I've unpacked a Dict dictionary and I get this for an entry:


abandon
[?bćnd?n]
abdiquer
abandonner, délaisser, livrer, quitter
abandonner, renoncer, résigner


(OK I know I'm not caomparing like with like as a translation is not definition).

There's also an xsl stylesheet that includes this:


<xsl:template match="dictionary">
<html>
<body>


<mbp:pagebreak/>
<mbp:frameset>
<xsl:call-template name="bottom_frame"/>
<xsl:call-template name="top_frame" />


<mbp:pagebreak crossable="no"/>
<xsl:for-each select="word">
<idx:entry name="word" scriptable="yes">
<xsl:attribute name="id">
<xsl:value-of select="id" />
</xsl:attribute>
<h2><idx:orth><xsl:value-of select="orth"/> </idx:orth></h2>
<br/>
<ul>
<idx:gramgrp>
<xsl:attribute name="value">
<xsl:value-of select="gramgrp" />
</xsl:attribute>
<li>grammatical group : <xsl:value-of select="gramgrp" /></li><br/>
<xsl:attribute name="infl">
<xsl:value-of select="infl" />
</xsl:attribute>
<li>inflexions : <xsl:value-of select="infl" /></li><br/>
</idx:gramgrp>
<li>definition : <xsl:value-of select="definition"/></li><br/>
<idx:string name="usage">
<xsl:attribute name="value">
<xsl:value-of select="usage" />
</xsl:attribute>
</idx:string>
<li>usage : <xsl:value-of select="usage"/></li><br/>
<mbp:pagebreak/>
<idx:subentry name="etymology">
<li>etymology : <xsl:value-of select="etymology"/></li><br/>
</idx:subentry>
</ul>
<br/>
</idx:entry>
<mbp:pagebreak crossable="no"/>
</xsl:for-each>
</mbp:frameset>
<xsl:apply-templates select="word"/>
</body>
</html>
</xsl:template>


<xsl:template match="thesaurus">
<mbp:frameset>
<xsl:call-template name="top_frame_thesaurus" />
<idx:ext-subentry name="thesaurus">
<xsl:attribute name="extends">
<xsl:value-of select="../id" />
</xsl:attribute>
<xsl:value-of select="."/>
</idx:ext-subentry>
</mbp:frameset>
</xsl:template>

<xsl:template match="orth|id|infl|usage|gramgrp|etymology|definition"/>


But I don't know how you might get all of these bits to fit together.

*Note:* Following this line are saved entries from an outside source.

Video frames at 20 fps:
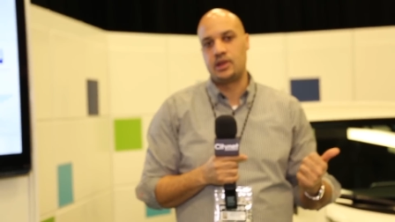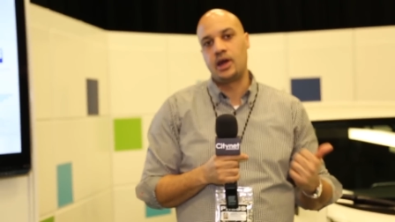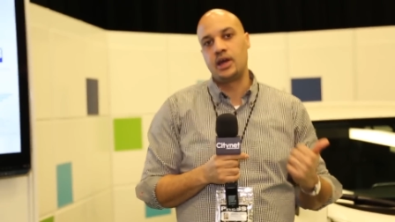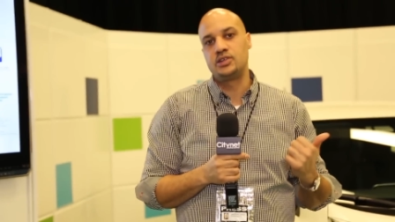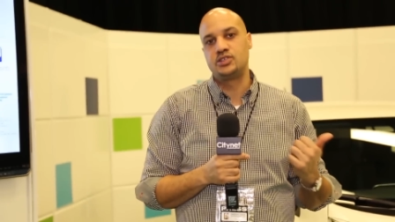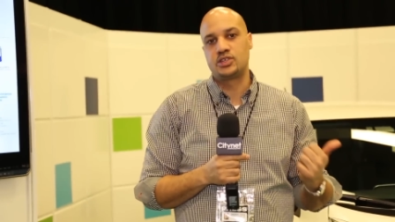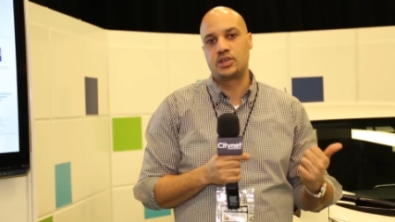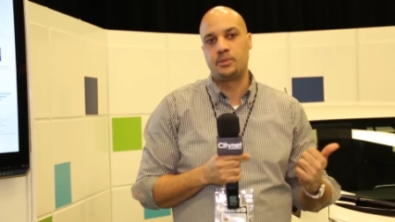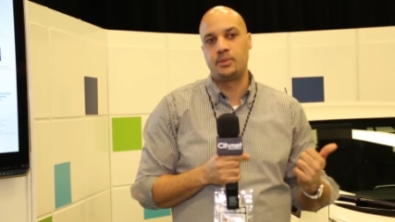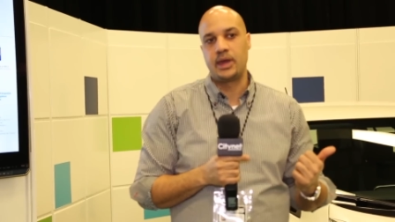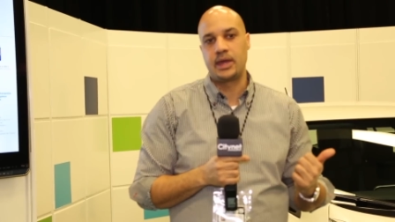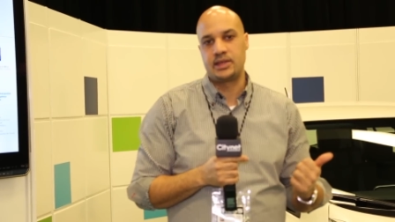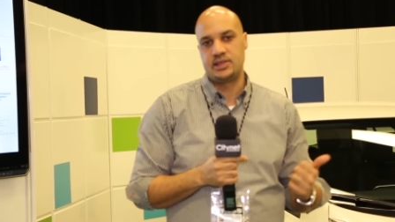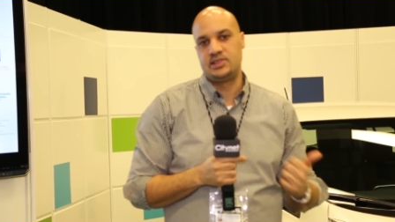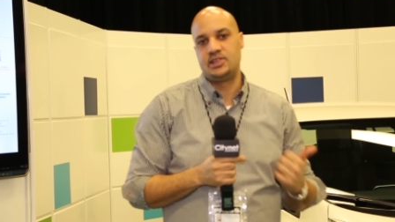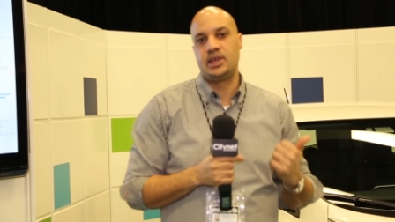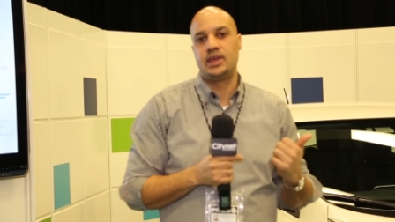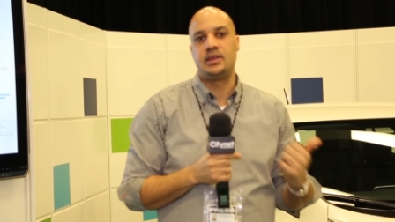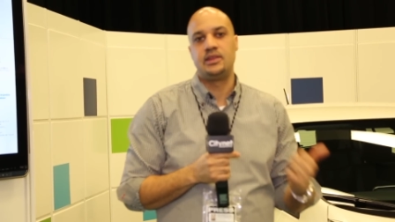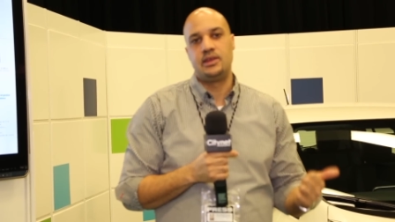that Hydro-Quebec
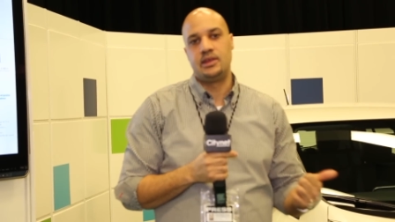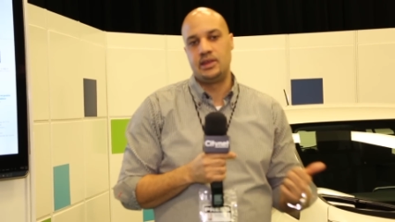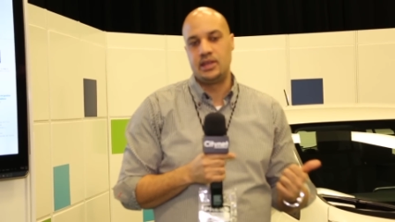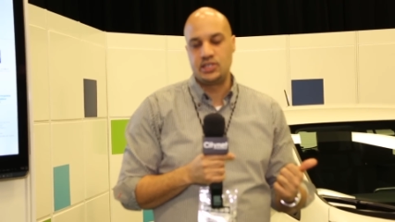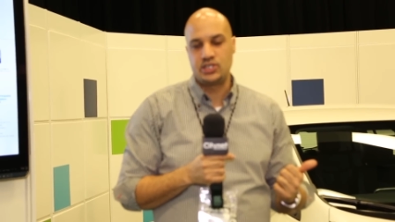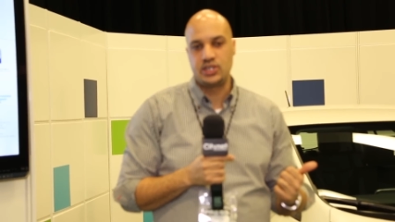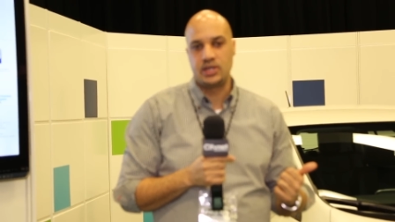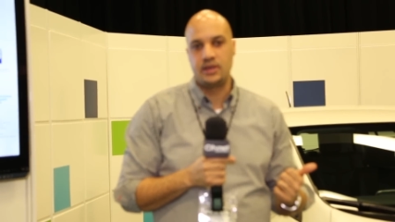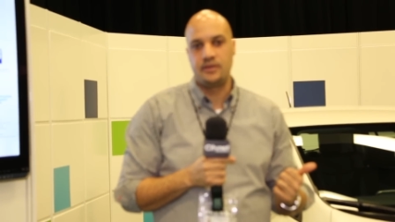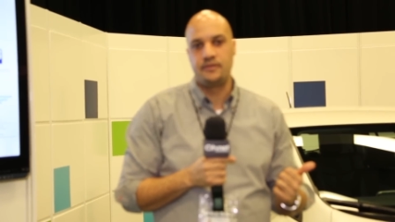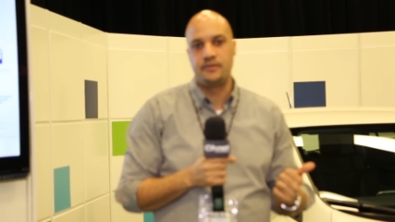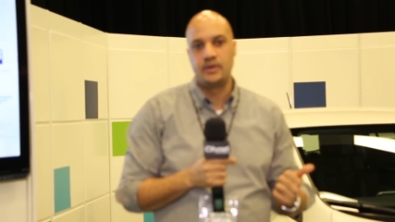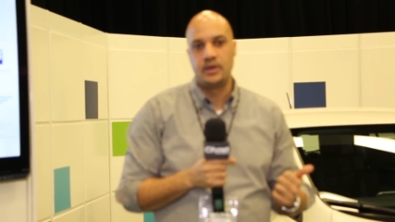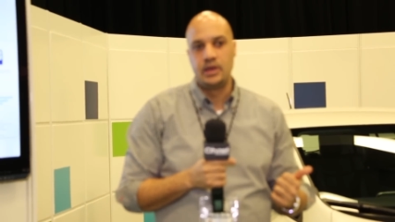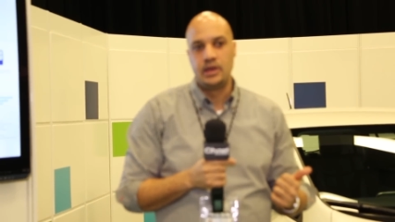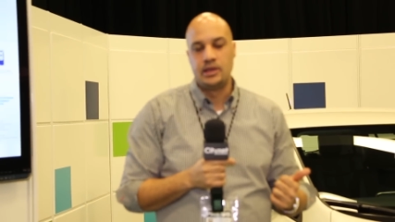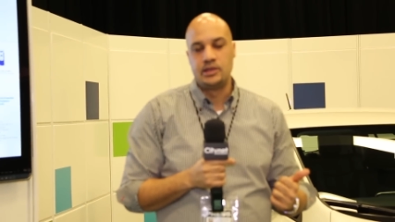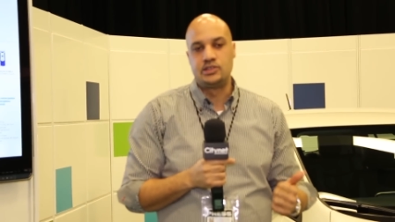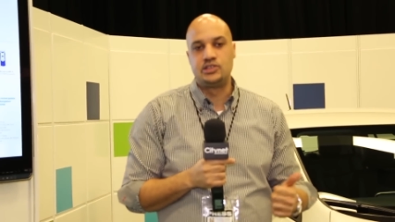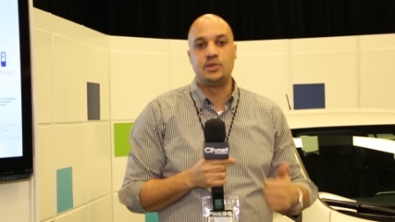is taking the initiative
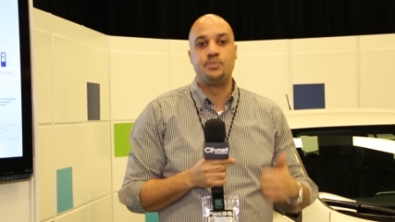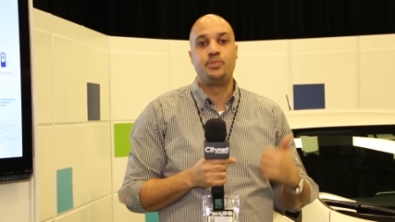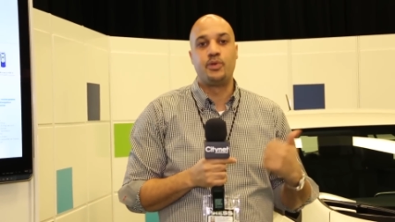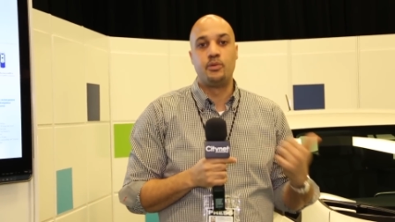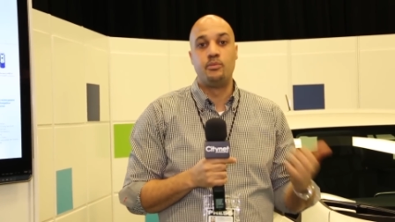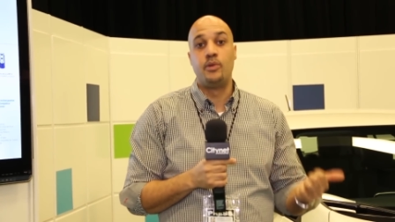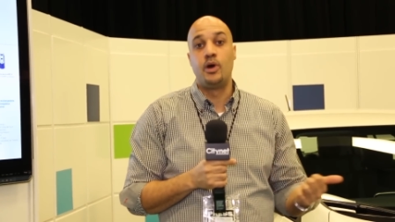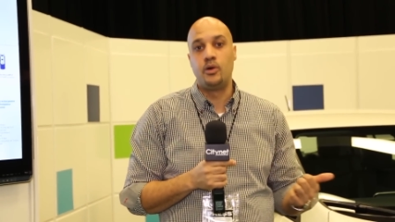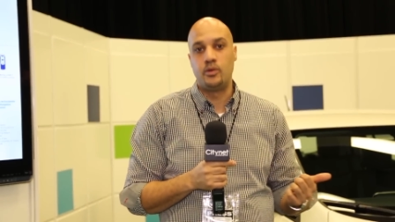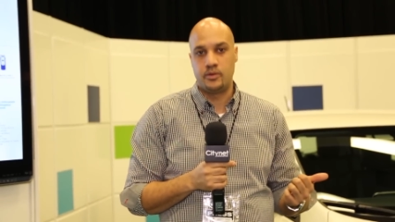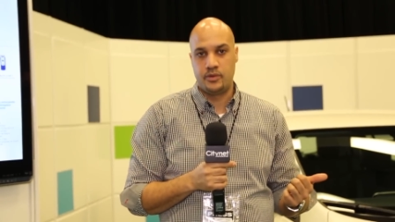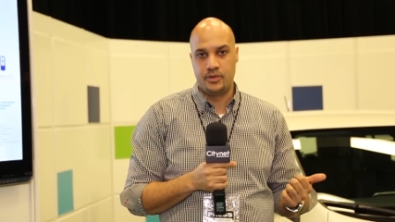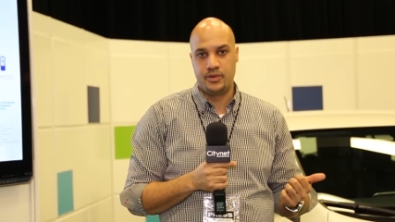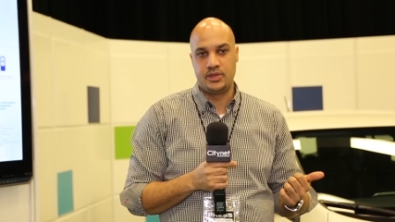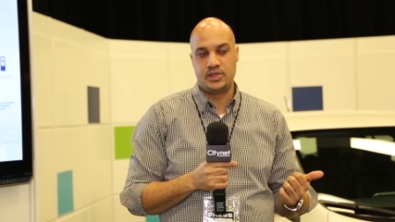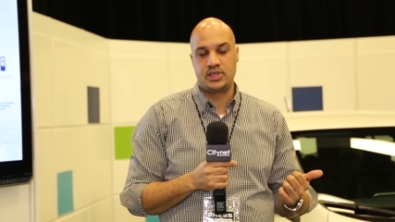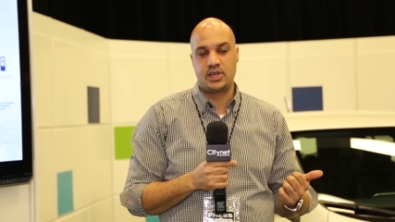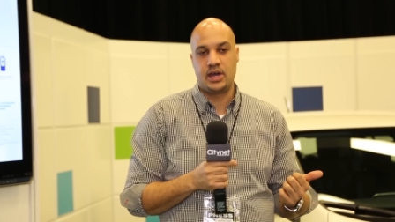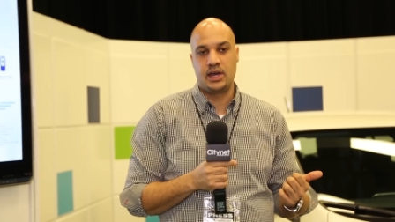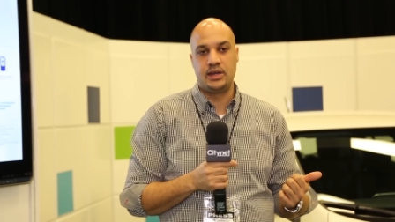to promote
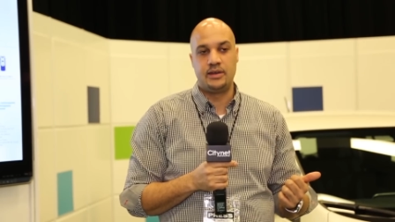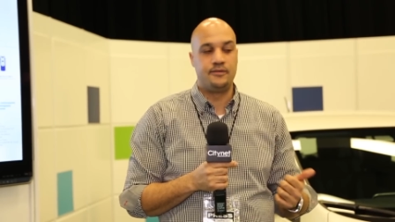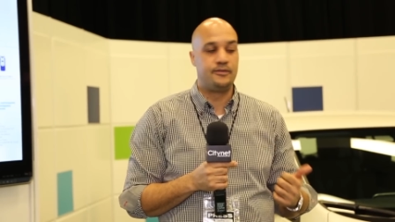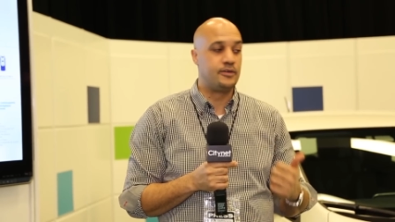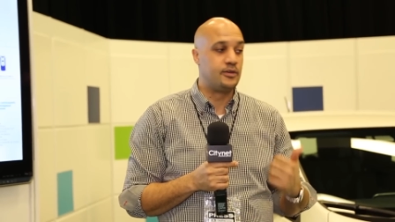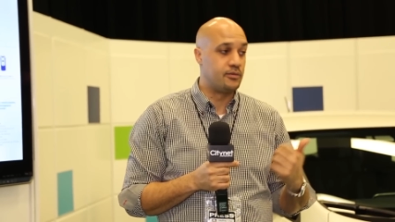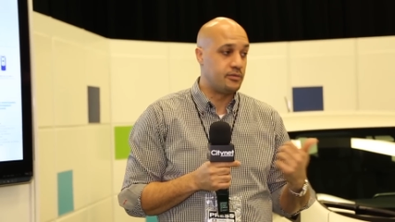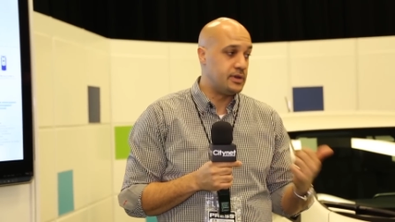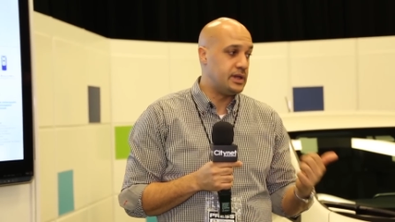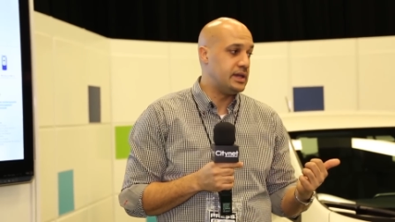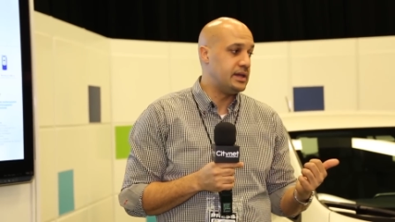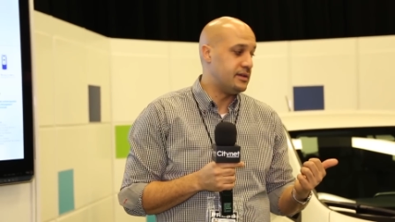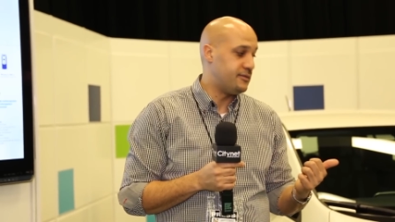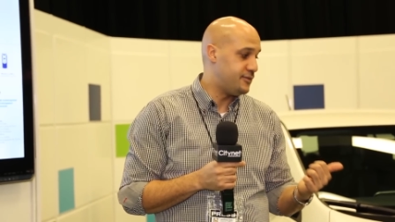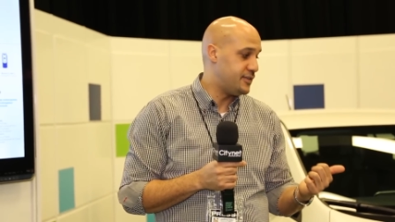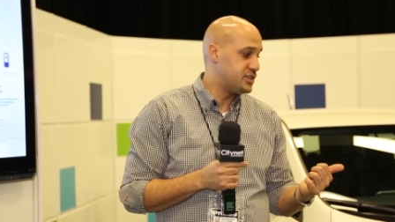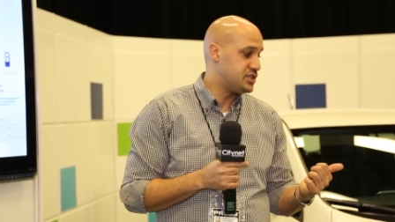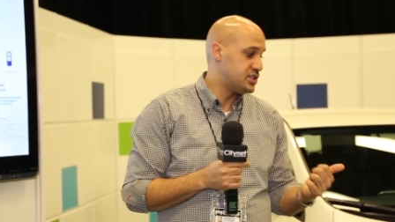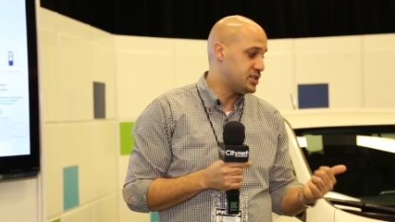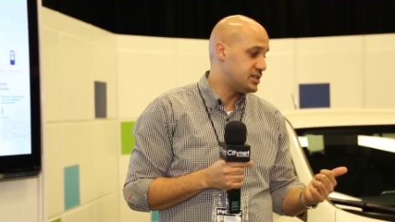this kind of green,
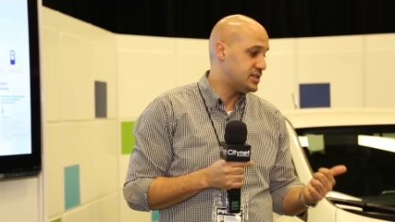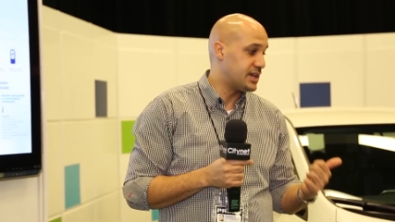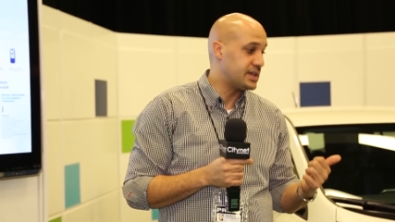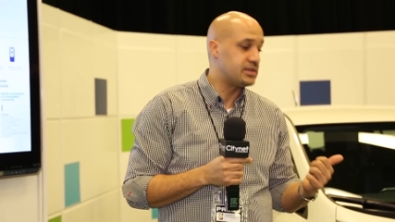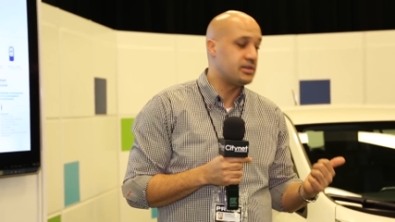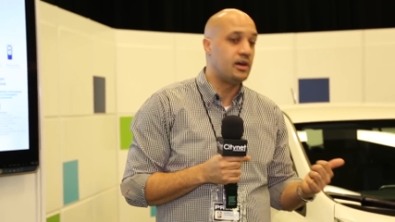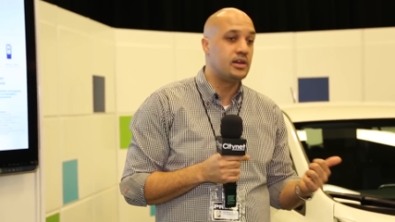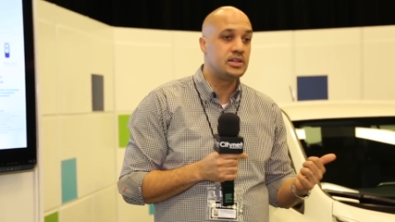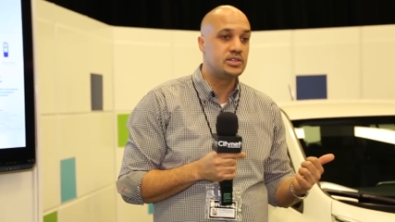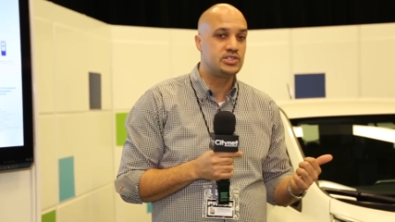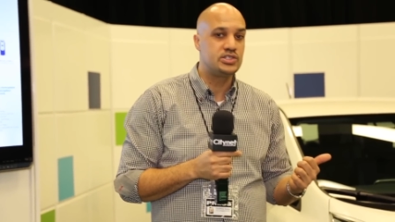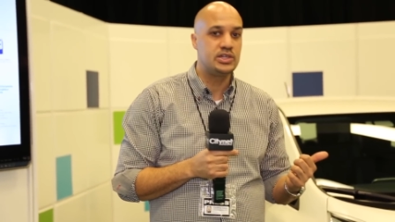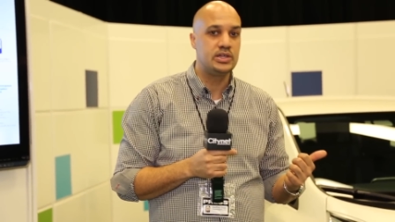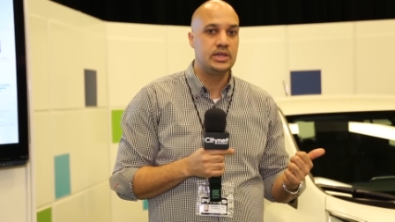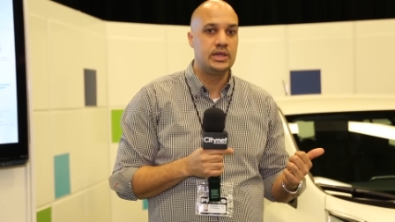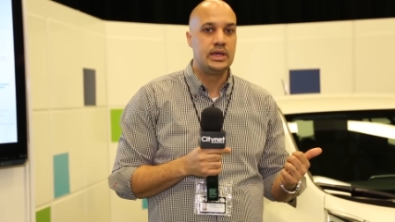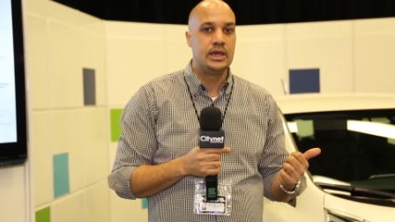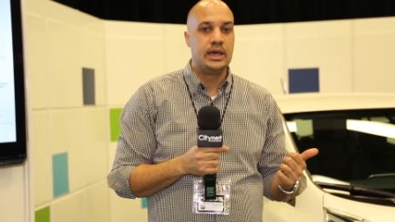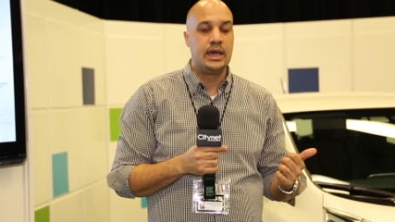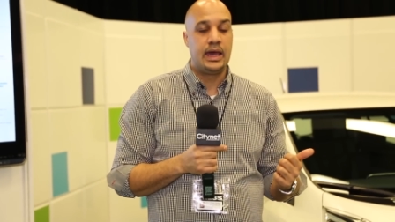efficient
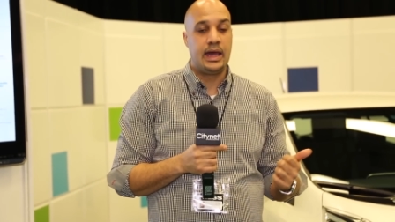technology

Would the most sensible step be to take an IDXF (http://xdxf.revdanica.com/) format dictionary and convert to the xml used by Mobi? I downloaded a IDXF English-Spanish dictionary and a sample looks like this:

<ar><k>AIDS</k>
SIDA </ar>
<ar><k>ALGOL (abbr. for algorithmic language)</k>
ALGOL (abrev. inglesa de lenguaje basado en algoritmos) </ar>
<ar><k>AM (abbr. for amplitude modulation)</k>
AM (abrev. inglesa de modulación de amplitud) </ar>
<ar><k>AP (abbr. for array processor)</k>
procesador de matrices </ar>
<ar><k>AP (abbr. for automatic programming)</k>
programación automática </ar>
<ar><k>API (abbr. for application program interface)</k>
API (abrev. inglesa de interfaz para programas de aplicación) </ar>
<ar><k>APL (abbr. for A Programming Language)</k>
APL (lenguaje de programación -) </ar>
<ar><k>APPC (abbr. for advanced program-to-program communications)</k>
comunicaciones en condiciones de igualdad </ar>
<ar><k>APT (abbr. for automatic programming tools)</k>
herramientas de programación automática) </ar>


Which looks like it could be relatively easy to convert to using the xml tags used by Mobi.

Any thoughts, comments or suggestions on where to go next? I did find a thread where someone had posted a prc format dictionary so I'm wondering if anyone has been down this path before.